Genetic mutations can be benign or cancerous – a new method to differentiate between them could lead to better treatments
Most of the roughly 40 trillion cells of your body have nearly identical copies of your genome – the DNA inherited from your parents, containing instructions for everything from converting food to energy to fighting off infections. Healthy cells become cancerous through harmful mutations in the genome. If a cell’s genome is damaged by ultraviolet light, for example, it can result in mutations that tell the cell to grow uncontrollably and form a tumor.
Identifying the genetic changes that cause healthy cells to become malignant can help doctors select therapies that specifically target the tumor. For example, about 25% of breast cancers are HER2-positive, meaning the cells in this type of tumor have mutations that cause them to produce more of a protein called HER2 that helps them grow. Treatments that specifically target HER2 have dramatically increased survival rates for this type of breast cancer.
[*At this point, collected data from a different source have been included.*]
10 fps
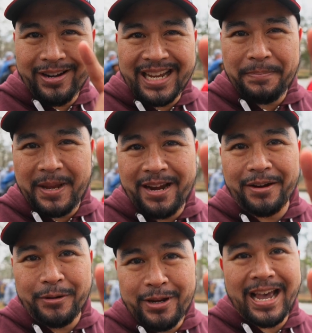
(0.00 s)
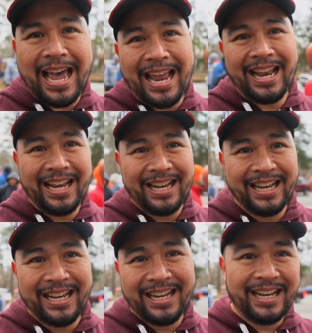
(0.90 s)
or Nick Bare? Who you got?
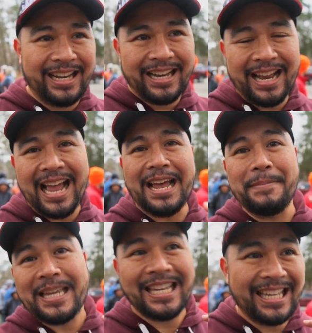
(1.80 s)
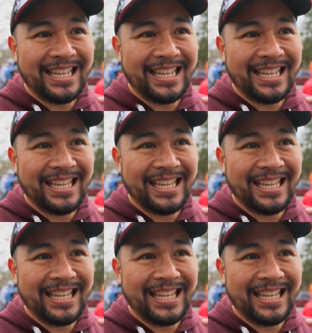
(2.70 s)
I got me.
Scientists can now readily read cell DNA to identify mutations. The challenge is that the human genome is massive, and mutations are a normal part of evolution. The human genome is long enough to fill a 1.2 million-page book, and any two people can have about 3 million genetic differences. Finding one cancer-driving mutation in a tumor is like finding a needle in a stack of needles.
I am a computer scientist who explores large and complex genetic data sets to answer fundamental questions about biology and disease. My research team and I recently published a study using DNA from thousands of healthy people to help identify disease-causing mutations by using the principle of natural selection.
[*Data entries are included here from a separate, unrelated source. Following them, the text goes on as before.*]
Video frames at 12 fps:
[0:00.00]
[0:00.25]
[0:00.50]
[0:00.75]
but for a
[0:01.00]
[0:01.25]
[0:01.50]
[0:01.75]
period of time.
Using big data to find cancerous mutations
When determining what type of cancer mutation a patient has, the gold standard is to compare two samples from the patient: one from the tumor and one from healthy tissue (typically blood). Since both samples came from the same person, most of their DNA is identical; focusing only the genetic regions that differ from each other drastically narrows the location of a possible cancer-causing mutation.
The problem is that healthy tissue isn’t always collected from patients, for reasons ranging from clinical costs to narrow research protocols.
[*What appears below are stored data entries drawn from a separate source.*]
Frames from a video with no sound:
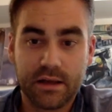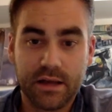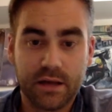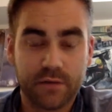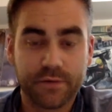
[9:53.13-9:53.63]

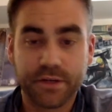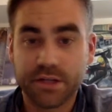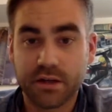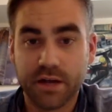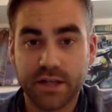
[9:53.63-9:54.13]
it'll for
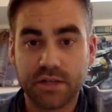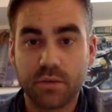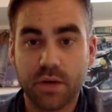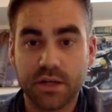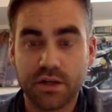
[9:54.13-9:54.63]
sure get you
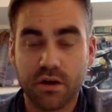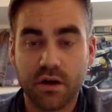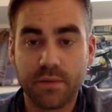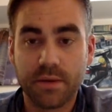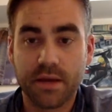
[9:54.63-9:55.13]
one
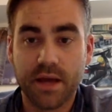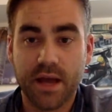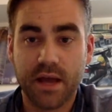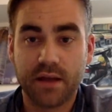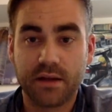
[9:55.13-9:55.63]
job.
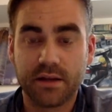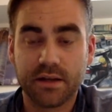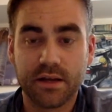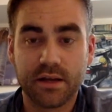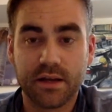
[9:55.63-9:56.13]
And
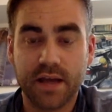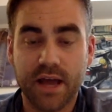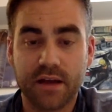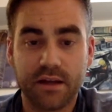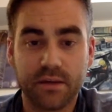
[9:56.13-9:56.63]

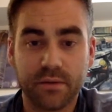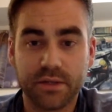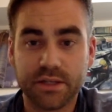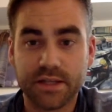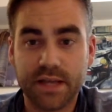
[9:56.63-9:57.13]
again, it will
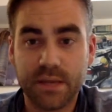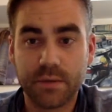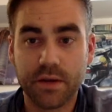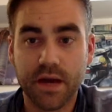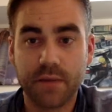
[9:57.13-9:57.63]
just keep
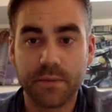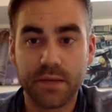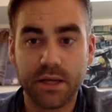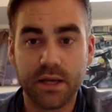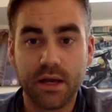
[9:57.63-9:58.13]
your
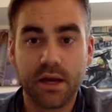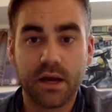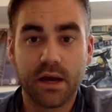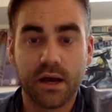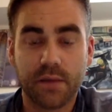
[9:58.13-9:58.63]
company
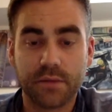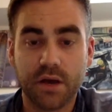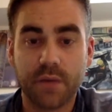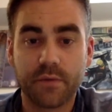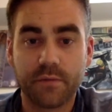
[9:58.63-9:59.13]

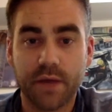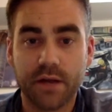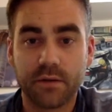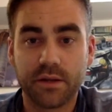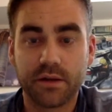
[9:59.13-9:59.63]
top of
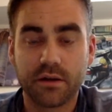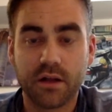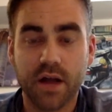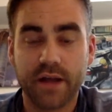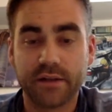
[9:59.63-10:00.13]
mind with your
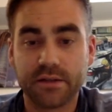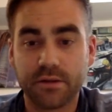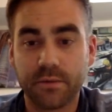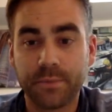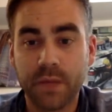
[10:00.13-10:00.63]
clients.
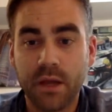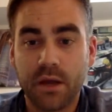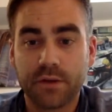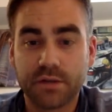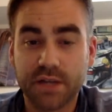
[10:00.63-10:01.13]
So
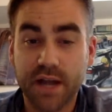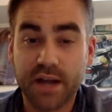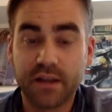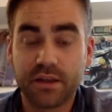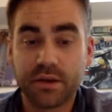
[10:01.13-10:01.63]
those are kind
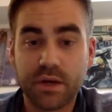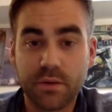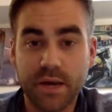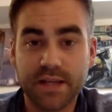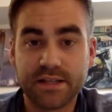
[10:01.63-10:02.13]
of the three
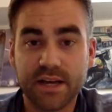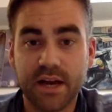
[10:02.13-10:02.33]
ways that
One way to get around this is to look at massive public DNA databases. Since cancer-driving mutations are detrimental to survival, natural selection tends to eliminate them over time in successive generations. Of all the mutations in a tumor, the ones that occur less frequently in a given population are more likely to be harmful than changes that are shared by many people. By counting how often a mutation occurs in these databases, researchers can distinguish between genetic changes that are common and likely benign and those that are rare and potentially cancerous.